Women’s month was a welcoming no holds barred display of the power of women right now. And yet, I remain haunted by one particular lady who departed a long time ago. Not just because she was a spiritualist and channeled her art, she also stipulated it be shown twenty years after her death because “men didn’t take women artists seriously” and they “wouldn’t understand it.”

(The exhibit is Paintings for The Future by Hilma af Klint and is at the Guggenheim until April 23rd. It has happened 50 years after her death in 1944.)

Hilma wasn’t a delusional freak, she was right. At the time, it was unimaginable that a woman could be a groundbreaking artist, but she proved to be ahead of Kandinsky and Mondrian, starting to paint in 1907. Turns out there was a woman doing modern art before any else and kept it hidden. Hilma instinctually knew the importance of her work, regardless of the recognition it would bring, and valued the intimate relationship with her creative force, above all.

Today, the world is a bragging-rights free for all. Women, especially, prop themselves up with everything they can—singular looks, clever ways by which to live and seemingly unforeseen thought bubbles that must be shared immediately should they combust. It means delivering our secrets in bite size form, fast-tracking what motivates us, and touting our self-worth as more valuable than guarding our privacy. Our public worthy persona needs time to incubate, why should we constantly be exposing ourselves with inner world porn?

I am not above this social media frenzy. I pucker up and plan, eschewing my purpose in well thought out messages any chance I get. Otherwise, god forbid, I may disappear! I dance with the anxiety that nobody is watching in spite of just reading a meme about dancing like nobody is watching. The pressure is killing me. So much so that I am no longer flowing with the music but hearing the tick-tock of my last post as it fades.

In spite of it being imperative to be seen (as the creator of marketing videos I am well aware that this is the new paradigm) the real work is still being done by women behind the scenes. It has always been this way: covert, selfless and “soft” undertakings like water slowly eroding rocks, relentless and infinitely powerful.

The women featured in the stories I directed for EBY (Empowered by You) for their women’s month social media campaign, for example, know all about working nose down and unseen. Founded by Sofía Vergara and Renata Black, EBY gives 10% of the profits from their “panties with a purpose” to providing microloans for women across the world. Recipients like Blanca, Shirley and Odette give us an unassuming snapshot of what it means to be resilient in the face of poverty and hardships like life-threatening domestic violence. They have no time to ponder, gloat nor figure out how to promote the wisdom they have accrued along the way to becoming whole. They now stand on their own two feet. They have saved their kids and their community. Their hearts are full by knowing how far they’ve come. And God, she’s watching! Isn’t that enough?

It is not a matter of feeling ashamed at my first world problems.
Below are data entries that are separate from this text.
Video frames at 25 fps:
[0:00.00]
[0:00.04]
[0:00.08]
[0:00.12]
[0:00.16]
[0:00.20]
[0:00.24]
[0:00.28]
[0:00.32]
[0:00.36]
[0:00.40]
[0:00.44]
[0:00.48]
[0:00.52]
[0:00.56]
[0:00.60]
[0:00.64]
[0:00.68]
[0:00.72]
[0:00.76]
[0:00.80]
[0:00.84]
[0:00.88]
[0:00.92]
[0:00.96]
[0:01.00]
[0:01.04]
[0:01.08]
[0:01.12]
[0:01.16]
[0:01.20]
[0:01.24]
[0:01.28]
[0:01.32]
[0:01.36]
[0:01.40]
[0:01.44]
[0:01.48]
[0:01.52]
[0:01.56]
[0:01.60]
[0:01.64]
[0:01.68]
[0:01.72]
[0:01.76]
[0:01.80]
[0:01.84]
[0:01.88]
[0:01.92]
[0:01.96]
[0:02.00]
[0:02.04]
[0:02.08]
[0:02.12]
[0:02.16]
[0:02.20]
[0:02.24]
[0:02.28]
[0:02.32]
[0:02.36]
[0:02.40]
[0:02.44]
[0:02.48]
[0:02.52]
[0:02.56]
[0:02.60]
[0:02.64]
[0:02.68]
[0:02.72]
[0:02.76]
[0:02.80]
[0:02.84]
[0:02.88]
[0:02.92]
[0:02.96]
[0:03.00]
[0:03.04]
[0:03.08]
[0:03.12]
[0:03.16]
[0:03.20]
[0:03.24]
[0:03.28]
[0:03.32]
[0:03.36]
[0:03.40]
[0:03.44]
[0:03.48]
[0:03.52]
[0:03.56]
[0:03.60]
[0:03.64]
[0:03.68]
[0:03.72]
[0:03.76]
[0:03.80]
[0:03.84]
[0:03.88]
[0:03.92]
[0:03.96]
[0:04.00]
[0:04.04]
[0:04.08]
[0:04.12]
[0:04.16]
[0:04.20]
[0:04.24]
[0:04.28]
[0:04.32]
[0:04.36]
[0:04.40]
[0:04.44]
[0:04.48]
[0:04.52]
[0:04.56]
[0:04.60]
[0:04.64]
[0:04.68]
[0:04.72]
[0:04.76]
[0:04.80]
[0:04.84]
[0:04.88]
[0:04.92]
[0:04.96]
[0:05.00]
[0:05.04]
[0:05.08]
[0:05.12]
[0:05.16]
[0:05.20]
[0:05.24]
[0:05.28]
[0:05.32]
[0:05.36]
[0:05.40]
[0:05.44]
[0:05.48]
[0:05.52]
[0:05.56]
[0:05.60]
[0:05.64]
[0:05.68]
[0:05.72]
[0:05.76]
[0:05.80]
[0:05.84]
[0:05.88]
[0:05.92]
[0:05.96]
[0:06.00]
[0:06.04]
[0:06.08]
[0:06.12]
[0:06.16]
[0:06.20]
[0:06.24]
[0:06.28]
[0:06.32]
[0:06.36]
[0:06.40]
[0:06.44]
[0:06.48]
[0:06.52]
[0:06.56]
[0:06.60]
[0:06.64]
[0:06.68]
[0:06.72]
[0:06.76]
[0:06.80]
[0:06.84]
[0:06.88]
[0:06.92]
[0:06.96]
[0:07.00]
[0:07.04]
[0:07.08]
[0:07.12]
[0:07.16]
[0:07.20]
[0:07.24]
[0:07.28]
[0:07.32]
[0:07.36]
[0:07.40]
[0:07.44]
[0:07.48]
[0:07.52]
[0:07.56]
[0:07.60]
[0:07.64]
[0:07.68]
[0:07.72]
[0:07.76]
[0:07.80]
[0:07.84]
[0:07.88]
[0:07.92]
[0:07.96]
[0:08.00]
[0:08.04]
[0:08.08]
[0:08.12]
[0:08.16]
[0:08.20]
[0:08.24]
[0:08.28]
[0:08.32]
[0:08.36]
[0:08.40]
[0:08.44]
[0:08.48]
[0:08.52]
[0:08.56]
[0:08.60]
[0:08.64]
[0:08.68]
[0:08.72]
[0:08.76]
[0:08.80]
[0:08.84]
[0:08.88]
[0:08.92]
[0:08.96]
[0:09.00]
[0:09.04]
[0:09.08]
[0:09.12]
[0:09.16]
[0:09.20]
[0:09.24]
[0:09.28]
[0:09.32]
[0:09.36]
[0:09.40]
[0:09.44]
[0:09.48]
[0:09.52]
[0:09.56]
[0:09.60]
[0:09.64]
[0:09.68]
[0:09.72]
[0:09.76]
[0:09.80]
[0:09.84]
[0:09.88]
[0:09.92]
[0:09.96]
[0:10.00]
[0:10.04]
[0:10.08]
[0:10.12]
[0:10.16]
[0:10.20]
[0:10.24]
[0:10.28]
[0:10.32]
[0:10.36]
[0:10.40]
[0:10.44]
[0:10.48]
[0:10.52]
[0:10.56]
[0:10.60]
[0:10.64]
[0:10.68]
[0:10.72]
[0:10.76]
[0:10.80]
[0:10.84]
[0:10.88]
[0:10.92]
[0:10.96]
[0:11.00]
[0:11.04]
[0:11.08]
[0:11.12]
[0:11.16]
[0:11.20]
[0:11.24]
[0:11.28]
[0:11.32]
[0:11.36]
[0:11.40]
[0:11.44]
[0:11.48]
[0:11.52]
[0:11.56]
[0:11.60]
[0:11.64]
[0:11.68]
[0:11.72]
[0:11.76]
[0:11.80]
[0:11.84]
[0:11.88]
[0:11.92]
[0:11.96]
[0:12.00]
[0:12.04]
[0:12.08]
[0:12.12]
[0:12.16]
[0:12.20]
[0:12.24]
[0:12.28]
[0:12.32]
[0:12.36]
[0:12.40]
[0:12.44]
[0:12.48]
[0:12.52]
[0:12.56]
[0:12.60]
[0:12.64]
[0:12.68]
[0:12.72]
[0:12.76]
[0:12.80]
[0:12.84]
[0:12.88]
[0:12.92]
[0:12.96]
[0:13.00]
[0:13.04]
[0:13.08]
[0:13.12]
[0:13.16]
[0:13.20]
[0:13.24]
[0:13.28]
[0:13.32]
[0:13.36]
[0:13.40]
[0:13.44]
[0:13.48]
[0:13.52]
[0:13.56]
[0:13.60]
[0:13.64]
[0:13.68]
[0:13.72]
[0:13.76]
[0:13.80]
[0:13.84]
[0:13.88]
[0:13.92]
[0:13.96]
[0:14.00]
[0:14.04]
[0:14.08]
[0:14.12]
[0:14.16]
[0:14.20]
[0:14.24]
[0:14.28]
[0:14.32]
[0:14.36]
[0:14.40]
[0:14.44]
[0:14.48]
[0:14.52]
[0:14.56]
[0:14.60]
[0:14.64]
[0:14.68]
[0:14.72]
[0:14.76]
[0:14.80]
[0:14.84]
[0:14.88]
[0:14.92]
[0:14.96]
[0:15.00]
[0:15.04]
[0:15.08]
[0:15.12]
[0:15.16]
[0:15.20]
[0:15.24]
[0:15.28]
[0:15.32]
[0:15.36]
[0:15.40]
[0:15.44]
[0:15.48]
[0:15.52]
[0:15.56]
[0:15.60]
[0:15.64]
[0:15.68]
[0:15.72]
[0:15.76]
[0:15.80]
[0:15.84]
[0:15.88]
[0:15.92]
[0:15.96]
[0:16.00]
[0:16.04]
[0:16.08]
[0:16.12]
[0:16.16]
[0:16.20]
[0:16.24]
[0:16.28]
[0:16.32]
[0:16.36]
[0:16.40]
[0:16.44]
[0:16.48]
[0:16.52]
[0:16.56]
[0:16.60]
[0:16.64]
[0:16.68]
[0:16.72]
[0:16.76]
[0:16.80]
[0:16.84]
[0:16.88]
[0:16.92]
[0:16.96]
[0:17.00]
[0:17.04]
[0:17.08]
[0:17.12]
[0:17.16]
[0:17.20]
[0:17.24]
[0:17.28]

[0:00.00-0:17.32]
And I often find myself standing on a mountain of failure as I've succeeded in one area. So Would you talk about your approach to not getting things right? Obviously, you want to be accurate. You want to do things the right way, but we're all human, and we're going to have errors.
Though it does seem trite to compare myself with my seemingly thriving sisters on Instagram while I panic, well fed in my pajamas, as to what to say next. What grounds me is to work on developing a clear vision for my limited time on this planet, and not be blind-sighted by flash in the pan thinking. I need time to map out a true legacy for myself, and not shoot from the hip from a place of vanity fueled by triumphalism. I simply don’t want to put a hashtag on it. I want to stash away some of my divine inspiration only to be revealed in the future (even if it is just for me!) a la Hilma af Klint. If that means talking to myself secretly in tongues while the unstoppable discourse of social media churns into the future without me, so be it.